Pipeline implementation
The PEPPRO pipeline is a python script (peppro.py) runnable from the command-line. PEPPRO provides restartability, file integrity protection, logging, monitoring, and other features. Individual pipeline settings can be configured using a pipeline configuration file (peppro.yaml), which enables a user to specify absolute or relative paths to installed software and parameterize alignment and filtering software tools. Required software includes several Python packages (cutadapt [28], looper, numpy [29], pandas [30], pararead, pypiper, and refgenie [31]) and R packages (installed via the included PEPPROr R package) in addition to some common bioinformatics tools including bedtools [32], bigWigCat [33], bowtie2 [34], fastq-pair [35], flash [36], picard, preseq [20], seqkit [18], samtools [37], seqtk, and wigToBigWig [33]. This configuration file will work out-of-the-box for research environments that include required software in the shell PATH, but may be configured to fit any computing environment and is adaptable to project-specific parameterization needs.

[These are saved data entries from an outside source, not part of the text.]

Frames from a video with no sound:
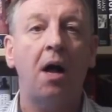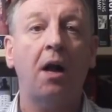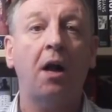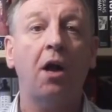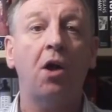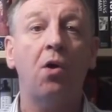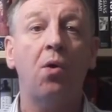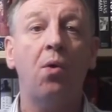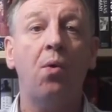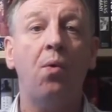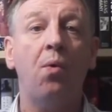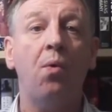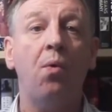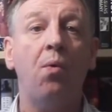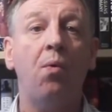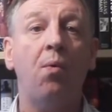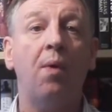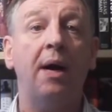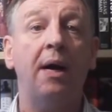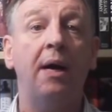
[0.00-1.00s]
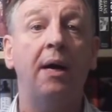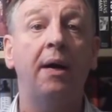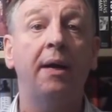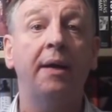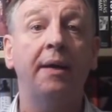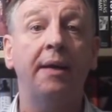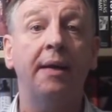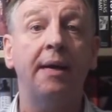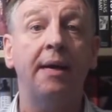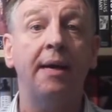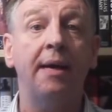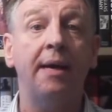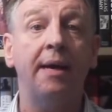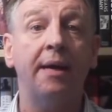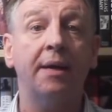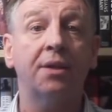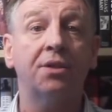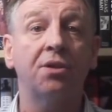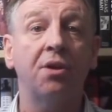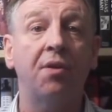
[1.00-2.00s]
Hello,
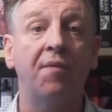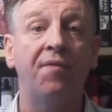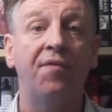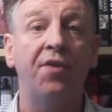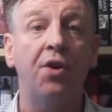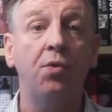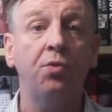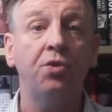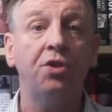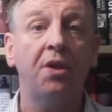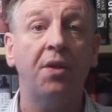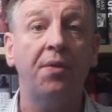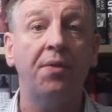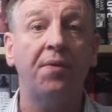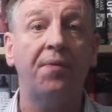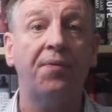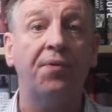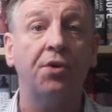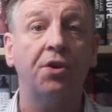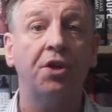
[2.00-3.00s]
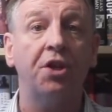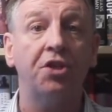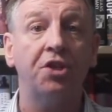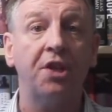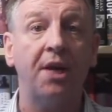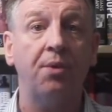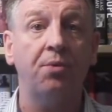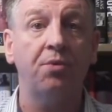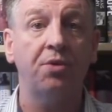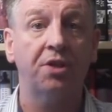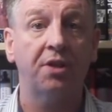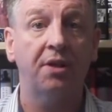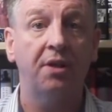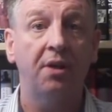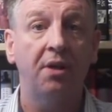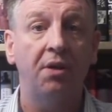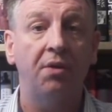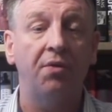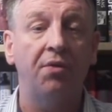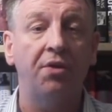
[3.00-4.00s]
yes, vote the fuckers out.
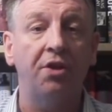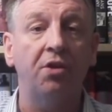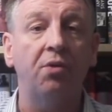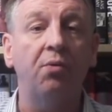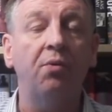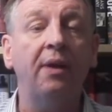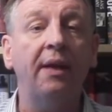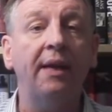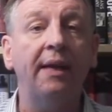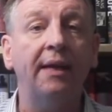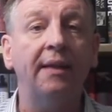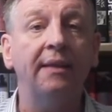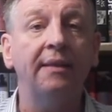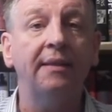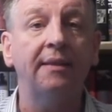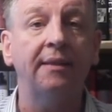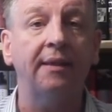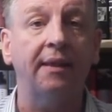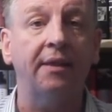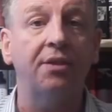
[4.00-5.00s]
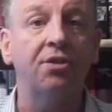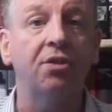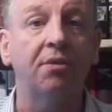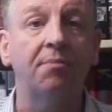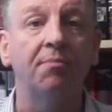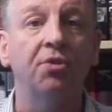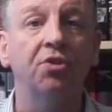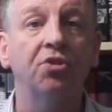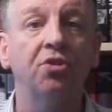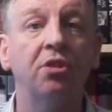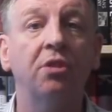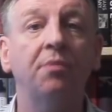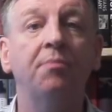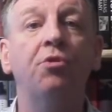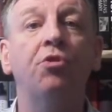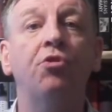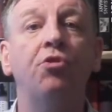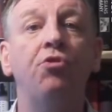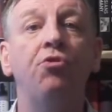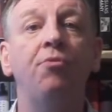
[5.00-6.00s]
The only answer to
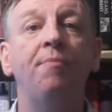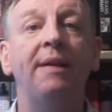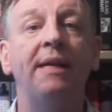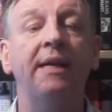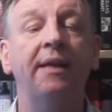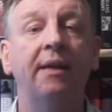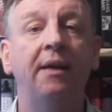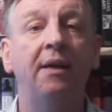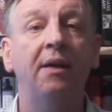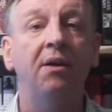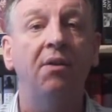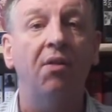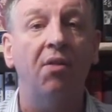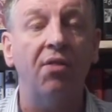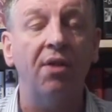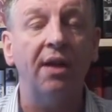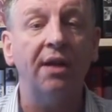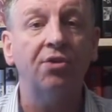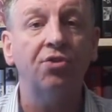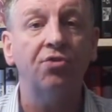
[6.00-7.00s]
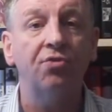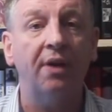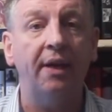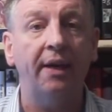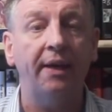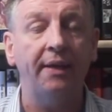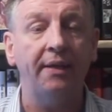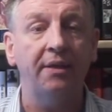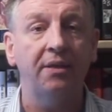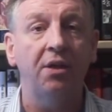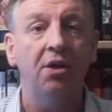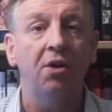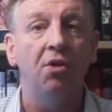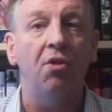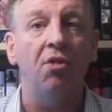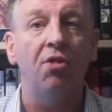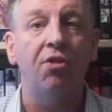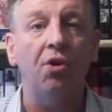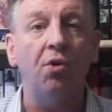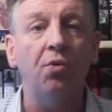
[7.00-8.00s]
Muslim grooming. That's right,
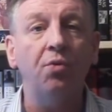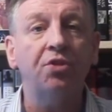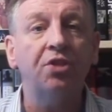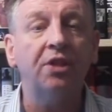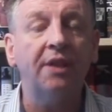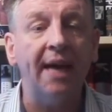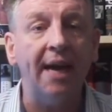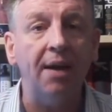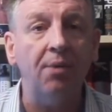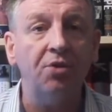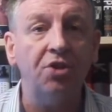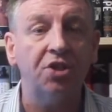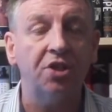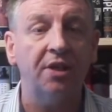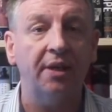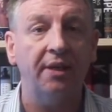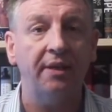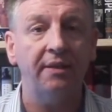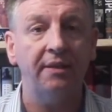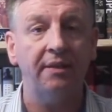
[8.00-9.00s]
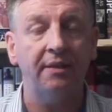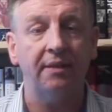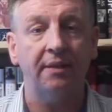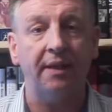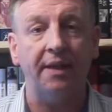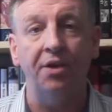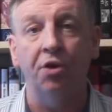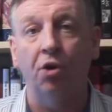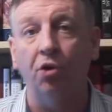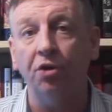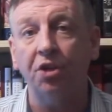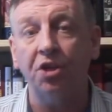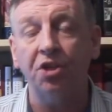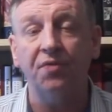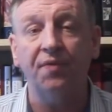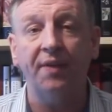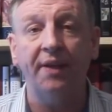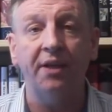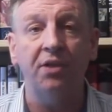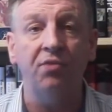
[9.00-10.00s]
those councillors in
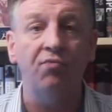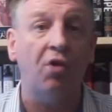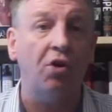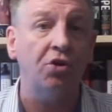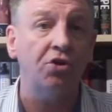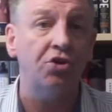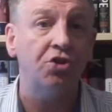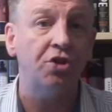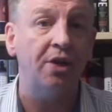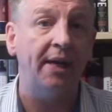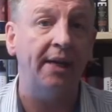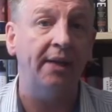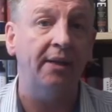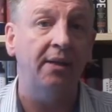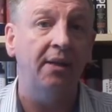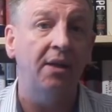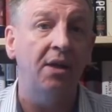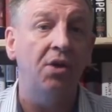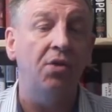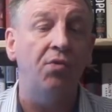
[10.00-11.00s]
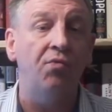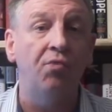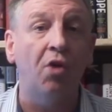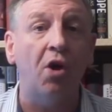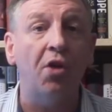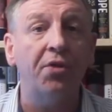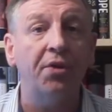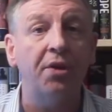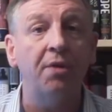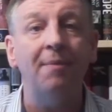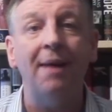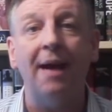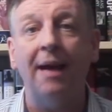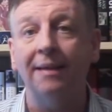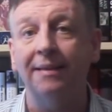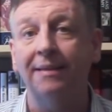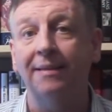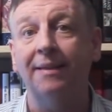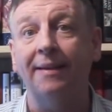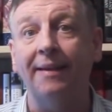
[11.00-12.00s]
Huddersfield, Rochdale, Rotherham
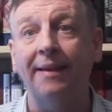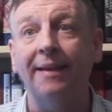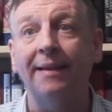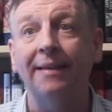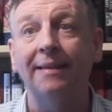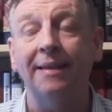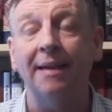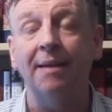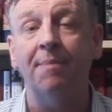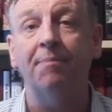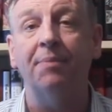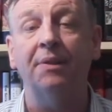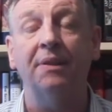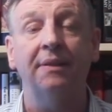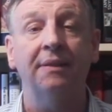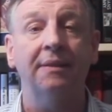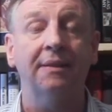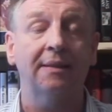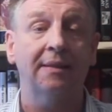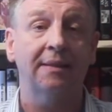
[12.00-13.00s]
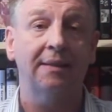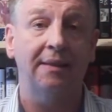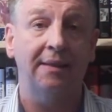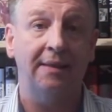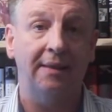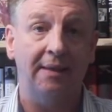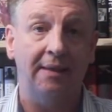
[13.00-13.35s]
as three examples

Refgenie reference assembly resources
Several PEPPRO steps require generic reference genome assembly files, such as sequence indexes and annotation files. For example, alignment with bowtie2 requires bowtie2 indexes, and feature annotation to calculate fraction of reads in features requires a feature annotation. To simplify and standardize these assembly resources, PEPPRO uses refgenie. Refgenie is a reference genome assembly asset manager that streamlines downloading, building, and using data files related to reference genomes [31]. Refgenie includes recipes for building genome indexes and genome assets as well as downloads of pre-indexed genomes and assets for common assemblies. Refgenie enables easy generation of new standard reference genomes as needed. For a complete analysis, PEPPRO requires a number of refgenie managed assets. Those assets as defined by refgenie are fasta, bowtie2_index, ensembl_gtf, ensembl_rb, refgene_anno, and feat_annotation. If building these assets manually, they separately require a genome fasta file, a gene set annotation file from RefGene, an Ensembl gene set annotation file in GTF format, and an Ensembl regulatory build annotation file. Finally, using PEPPRO with seqOutBias requires the additional refgenie tallymer_index asset of the same read length as the data.

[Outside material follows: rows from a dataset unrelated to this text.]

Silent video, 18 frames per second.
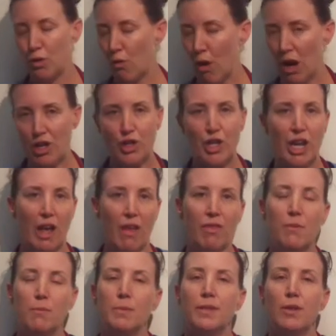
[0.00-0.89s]

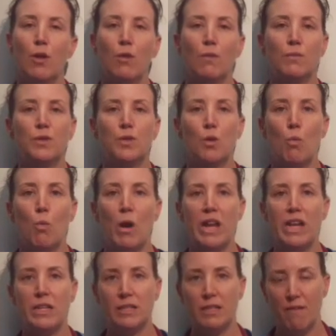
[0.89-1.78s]
scratching at themselves
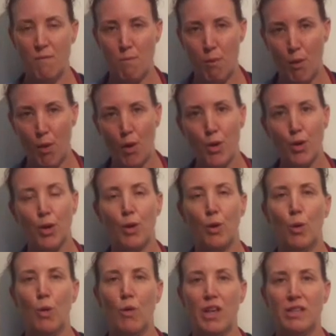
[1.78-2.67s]
to weeks, they've
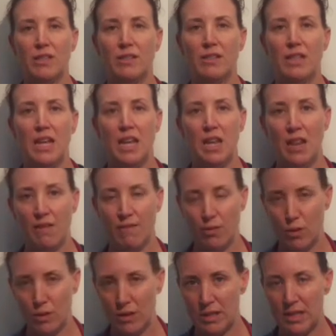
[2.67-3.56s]
broken all their
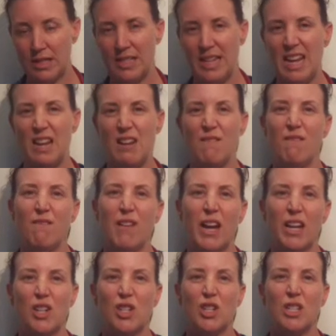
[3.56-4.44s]
skin, they've got skin
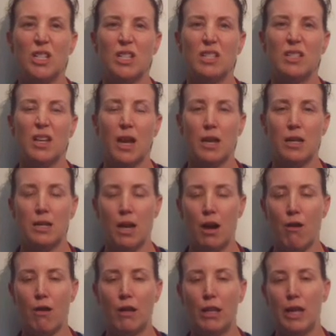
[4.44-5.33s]
infections
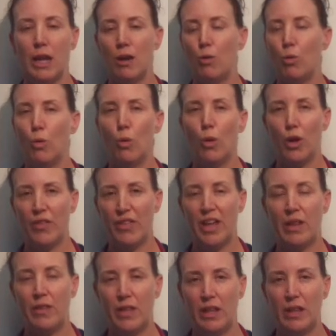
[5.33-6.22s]
secondarily and all
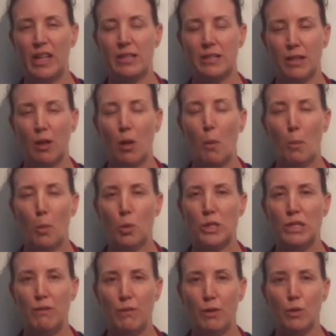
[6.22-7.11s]
that, and then that's a
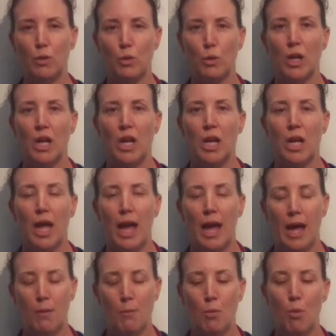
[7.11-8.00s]
lot more difficult
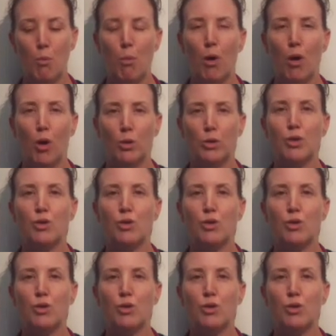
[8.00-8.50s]
and more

Adapter-adapter ligation product abundance
Adapter-adapter ligation products show up in run-on libraries because there are two independent ligation steps. Sequencing these products is uninformative, and so there are several molecular approaches used to reduce their abundance in a sequencing library. All protocols include an inverted dT on the 3′ end of the 3′ adapter and also do not phosphorylate the 5′ end of the 5′ adapter. Many protocols include a size-selection gel extraction step to purify the library from a prominent adapter-adapter ligation species.
PEPPRO calculates adapter-adapter ligation products directly from cutadapt output, and the default -m value for this step is the length of the UMI plus two nucleotides. Therefore, if RNA insertions fewer than three nucleotides in length are present in the library, these are treated as adapter-adapter ligation products.

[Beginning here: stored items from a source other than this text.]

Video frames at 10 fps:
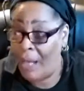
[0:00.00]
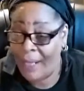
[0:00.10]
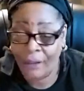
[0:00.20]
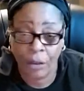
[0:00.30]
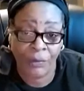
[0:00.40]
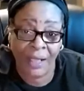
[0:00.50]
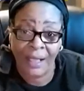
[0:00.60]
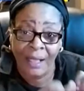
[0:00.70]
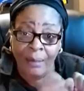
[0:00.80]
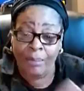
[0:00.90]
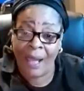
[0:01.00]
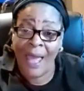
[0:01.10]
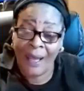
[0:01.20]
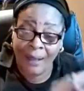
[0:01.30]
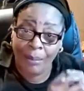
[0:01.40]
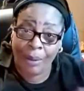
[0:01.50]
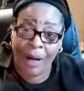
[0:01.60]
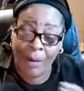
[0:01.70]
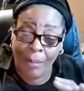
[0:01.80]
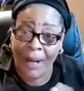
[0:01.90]
Okay, so they need black and
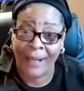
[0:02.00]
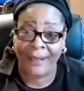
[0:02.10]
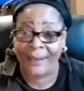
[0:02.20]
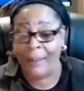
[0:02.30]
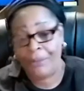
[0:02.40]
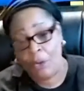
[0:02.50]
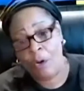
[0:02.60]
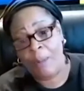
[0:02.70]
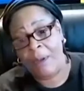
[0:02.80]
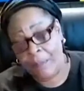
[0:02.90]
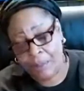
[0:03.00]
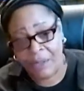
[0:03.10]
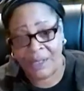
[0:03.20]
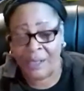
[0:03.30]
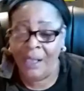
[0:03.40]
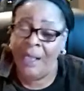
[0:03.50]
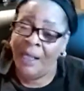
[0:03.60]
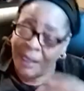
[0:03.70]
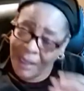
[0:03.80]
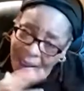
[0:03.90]
brown bodies. They throw them in prison
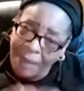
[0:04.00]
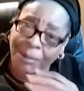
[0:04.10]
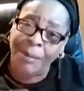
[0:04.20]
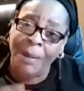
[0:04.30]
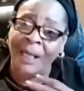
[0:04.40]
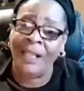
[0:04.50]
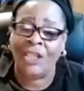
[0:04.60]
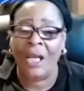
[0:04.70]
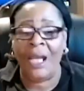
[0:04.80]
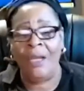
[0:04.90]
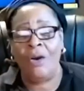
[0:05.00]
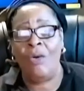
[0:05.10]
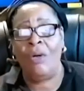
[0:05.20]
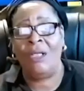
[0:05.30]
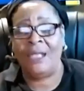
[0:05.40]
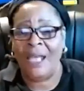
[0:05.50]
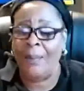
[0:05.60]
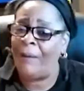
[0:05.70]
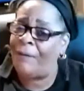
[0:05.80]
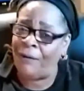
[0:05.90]
to keep the money chain going, to
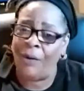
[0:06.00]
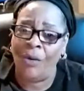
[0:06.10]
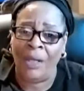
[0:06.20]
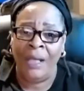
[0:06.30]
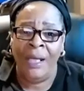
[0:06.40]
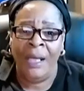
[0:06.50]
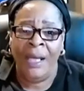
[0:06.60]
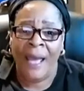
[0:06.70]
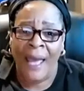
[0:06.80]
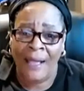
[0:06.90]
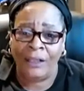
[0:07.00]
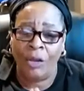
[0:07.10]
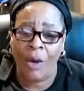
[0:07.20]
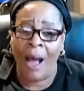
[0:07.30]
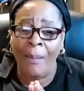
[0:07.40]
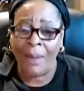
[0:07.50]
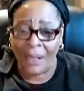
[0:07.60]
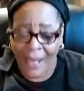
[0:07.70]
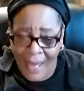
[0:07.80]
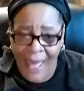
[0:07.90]
keep it flowing. And so I'm
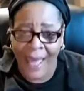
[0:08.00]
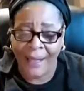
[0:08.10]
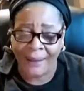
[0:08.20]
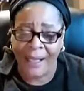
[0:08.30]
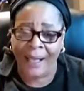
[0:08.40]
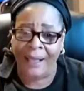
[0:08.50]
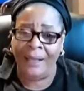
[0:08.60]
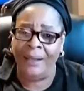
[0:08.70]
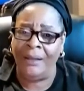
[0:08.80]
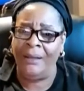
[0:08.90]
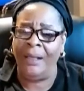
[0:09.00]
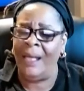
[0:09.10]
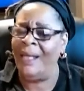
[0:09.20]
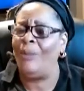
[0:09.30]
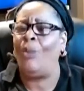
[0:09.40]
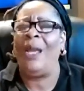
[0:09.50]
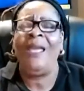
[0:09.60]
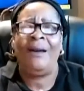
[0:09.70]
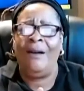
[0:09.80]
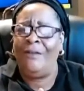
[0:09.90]
glad that in
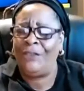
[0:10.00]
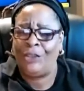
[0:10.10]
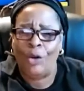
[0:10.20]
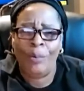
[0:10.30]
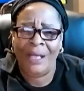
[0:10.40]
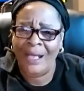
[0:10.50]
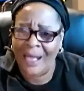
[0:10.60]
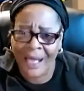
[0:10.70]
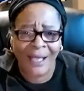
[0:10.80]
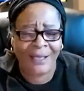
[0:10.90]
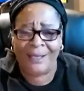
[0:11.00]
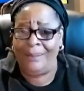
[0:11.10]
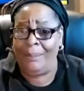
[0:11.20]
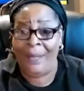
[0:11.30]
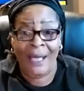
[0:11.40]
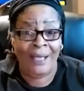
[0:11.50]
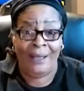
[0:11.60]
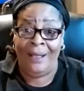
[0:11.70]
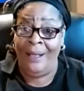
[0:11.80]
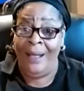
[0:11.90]
wake of so many innocent
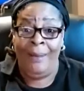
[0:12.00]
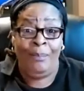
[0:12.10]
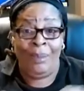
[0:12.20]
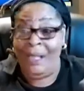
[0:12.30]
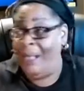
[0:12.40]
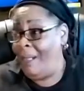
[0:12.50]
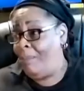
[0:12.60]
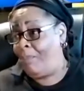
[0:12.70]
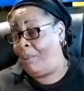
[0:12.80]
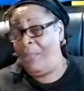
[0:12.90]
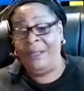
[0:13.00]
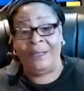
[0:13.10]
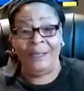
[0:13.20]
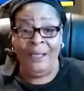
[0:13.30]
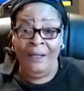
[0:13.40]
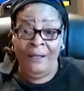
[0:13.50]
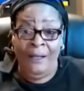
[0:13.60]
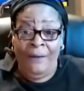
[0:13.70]
men being in prison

RNA insert size distribution and degradation
For both single- and paired-end data, the RNA insert size distribution is calculated prior to alignment. For single-end data, the calculation is derived only from sequences that contain adapter sequence, which is output directly from cutadapt [28]. PEPPRO plots the inverse cutadapt report fragment lengths against the cutadapt fragment counts. If there is a known UMI, based on user input, that length is subtracted from reported cutadapt fragment lengths. As a consequence of this distribution, we can establish a measure of library integrity by evaluating the sum of fragments between 10 and 20 bases versus the sum of fragments between 30 and 40 bases in length. The higher this degradation ratio, the more degraded the library.
Paired-end sequencing files often have shorter reads because a standard 75 base sequencing cartridge can be used for two paired-end reads that are each 38 nucleotides in length. Therefore, many fewer of the reads derived from either end of the molecule extend into the adapter sequence. To address this issue, we incorporate a step that fuses overlapping reads using flash [36]. Therefore, if two paired-end reads contain overlapping sequence, the reads are combined and the insert size is calculated directly from the fused reads and output directly from flash. This distribution is plotted identically to the single-end reads and degradation is calculated in the same manner. This degradation ratio metric is uniform between single-end or paired-end libraries and is reported prior to any alignment steps, minimizing influences from extensive file processing or alignment eccentricities.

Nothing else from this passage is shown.